Assume that the above records apply to danber.uucpshack.net., there is
no host record for crazy.akbars, the current server also serves
uucpshack.net, and akbars.uucpshack.net has not yet been transferred to
its secondaries. How do you bootstrap that scenario?

Suppose I make a typo when modifying the host record for
crazy.akbars.uucpshack.net., and its address becomes 192.168.113.212.
Should servers run by friends who use crazy as a secondary refuse to
load their zones until that gets fixed? Why? How will the server know
that I didn't *intend* to put crazy into 1918 space? 

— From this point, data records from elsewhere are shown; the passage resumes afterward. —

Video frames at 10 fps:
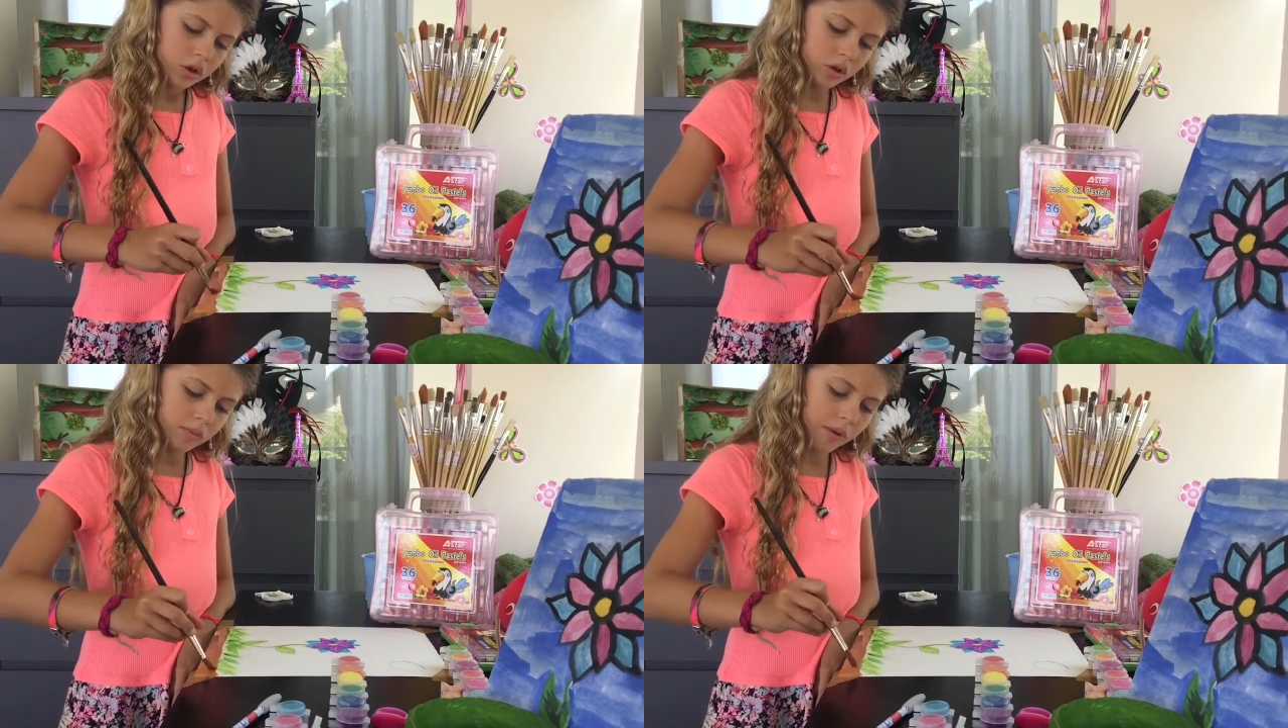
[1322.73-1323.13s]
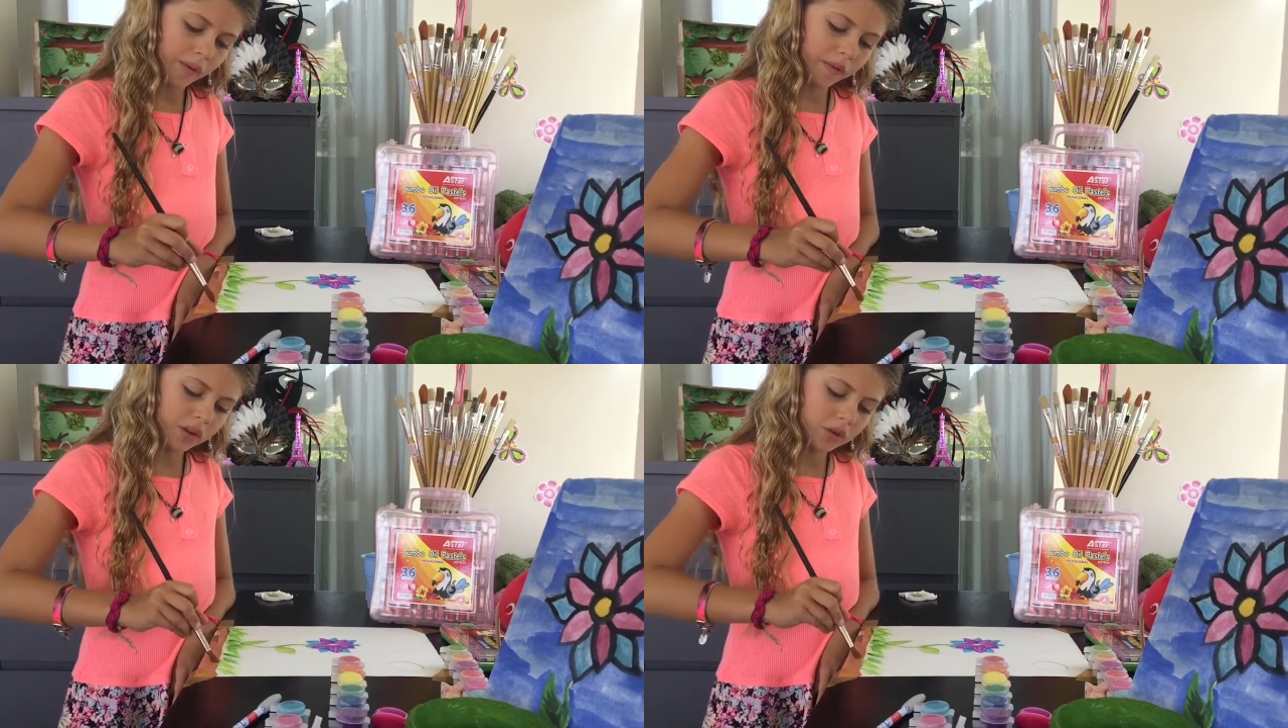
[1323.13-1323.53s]
You can
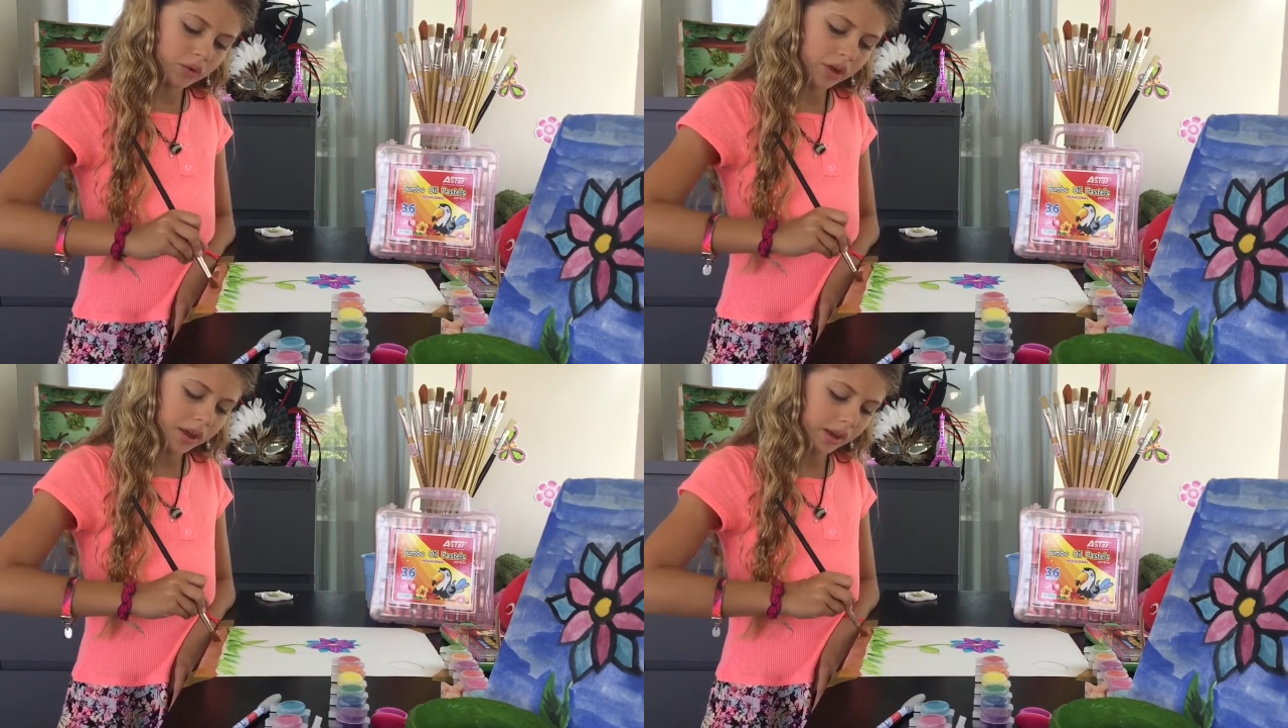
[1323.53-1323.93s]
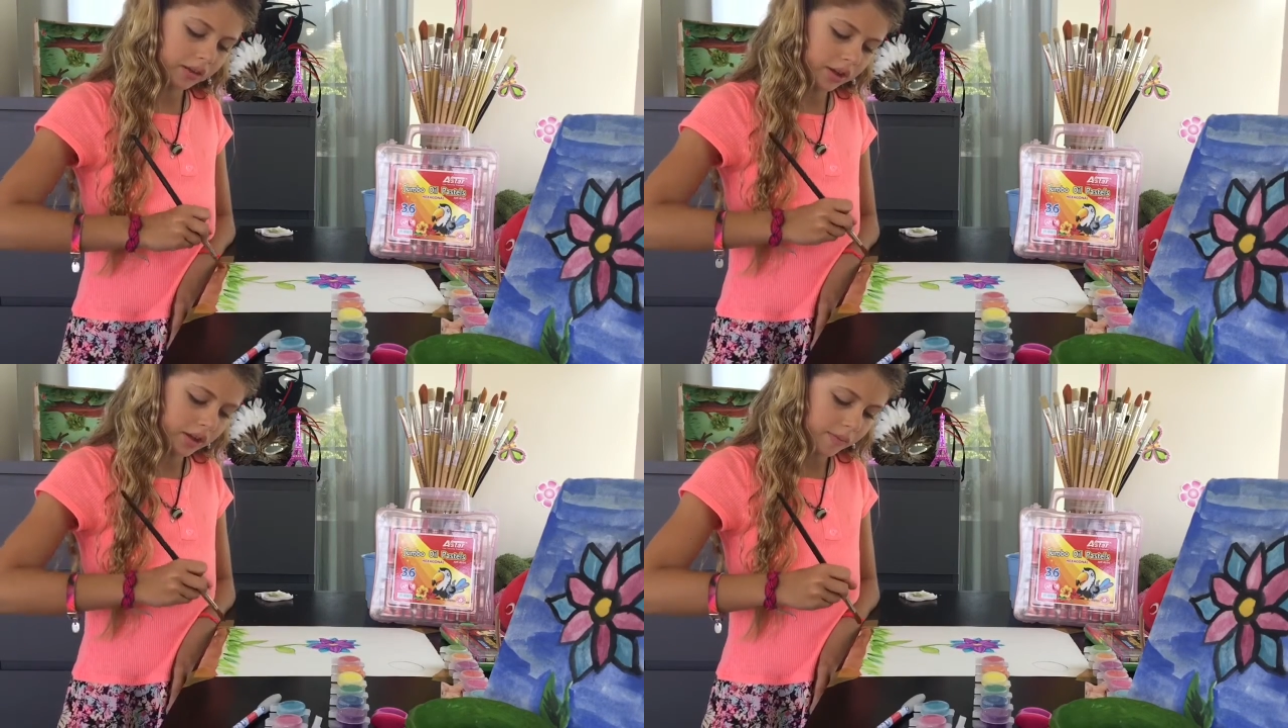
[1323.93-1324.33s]
maybe do a
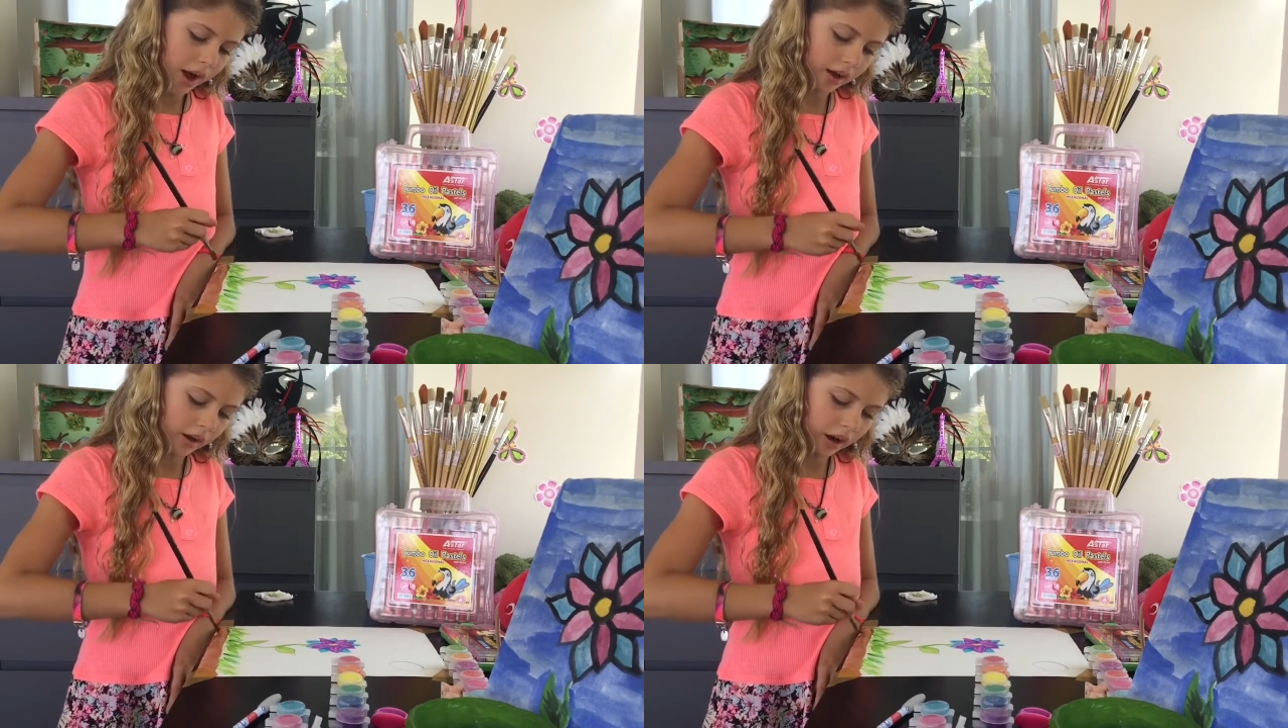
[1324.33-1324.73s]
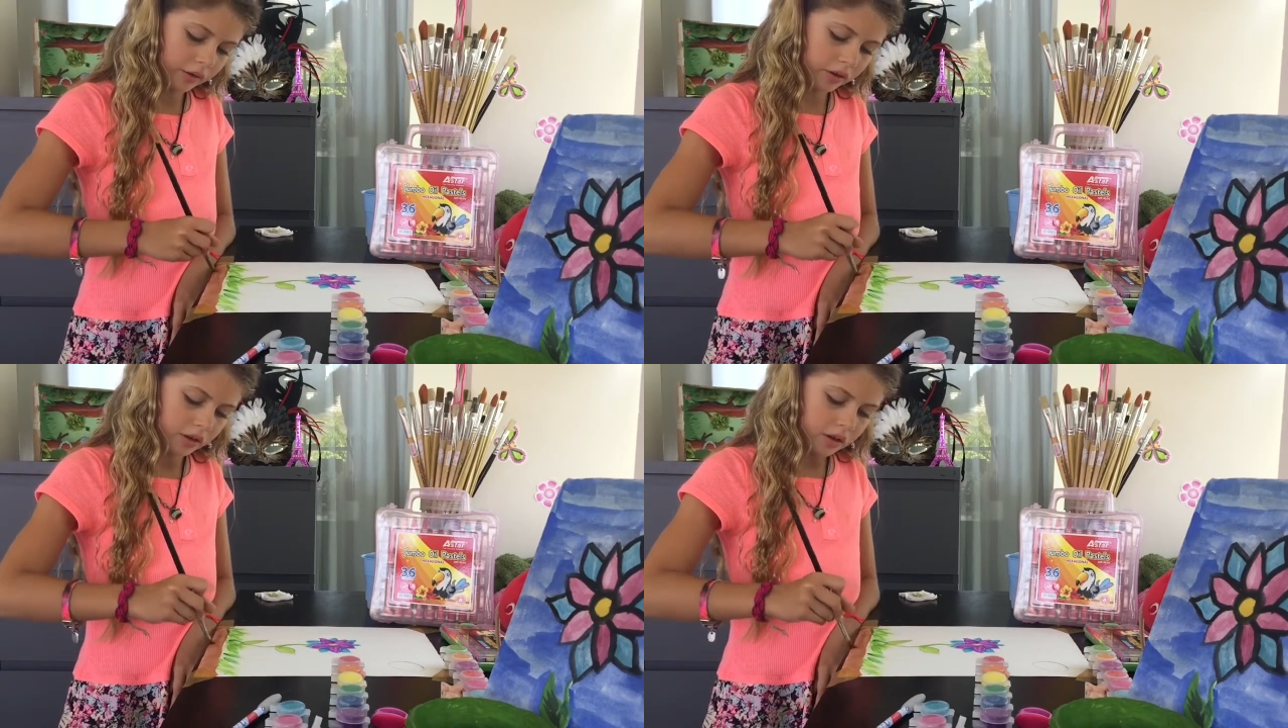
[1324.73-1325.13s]
hill in the
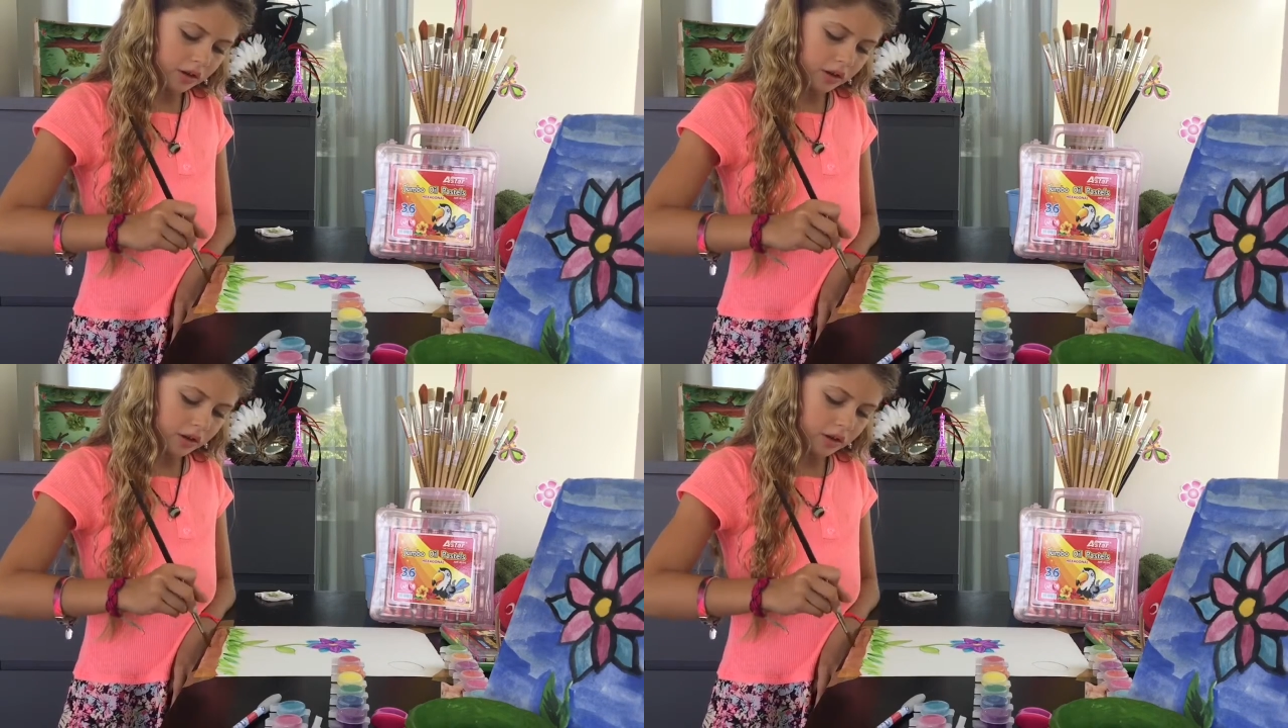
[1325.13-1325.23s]
background.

Suppose that crazy is a secondary for one of my zones, and my upstream
sends 64.173.36.0/24 to null0 because they're using a BGP black hole
that a third party creates and administers. Should my server refuse to
load the zone, even though most of the rest of the internet is fully
able to reach all my name servers? Why?

Assume that I host a zone whose NS records are in zones that are
only served by my two name servers. I have a script that runs
once every two hours and builds named.conf and zone files out of an SQL
database that my customer service people update with a web form.
There has been a power outage at 60 Hudson, where one of my servers is 
hosted. It is now impossible for my surviving server to validate those 
perfectly valid NS records on a restart. Should we refuse to load the 
zone? Why?

For each of the above scenarios, modulate the existence of host records
for every name server to produce the worst case, and justify your
decision to load or not load the zone.

Supposing that you deicide just to log a message, instead of refusing to
load the zone, consider the case of a small name server that hosts 100
zones. Each zone contains eight NS records, three A records, and two MX
records. Each of the NS records is glueless. Current implementations of
bind will load those 100 zones and begin serving records in well under
10 seconds. Calculate the theoretical maximum time it will take to
validate all 800 NS records, assuming there is glue for their parent
servers, and a query may take up to 30 seconds before it times out.
Now calculate that time assuming there are 650 parent servers
in that set that are glueless. Now explain to your CEO why your name
servers periodically go silent for that ammount of time, and counter his
argument that you have to migrate to the Microsoft DNS server, because
it doesn't have this nasty tendency to keep your customers' perfectly
valid zones off line for hours on end. Turn off the logging, and explain
to your CEO that yes, there is an option that could have caught the 
mistake you just made with your biggest customer's zone, but you're not
using that option. Estimate your ability to survive those meetings with
your job intact. Estimate your ability to survive the evening after
without suffering alcohol poisoning.

Those are just off the top of my head. The DNS is enormously resiliant.
One has to be precise as to how one will preserve that resiliancy when
proposing to introduce new modes of failure.

-Pete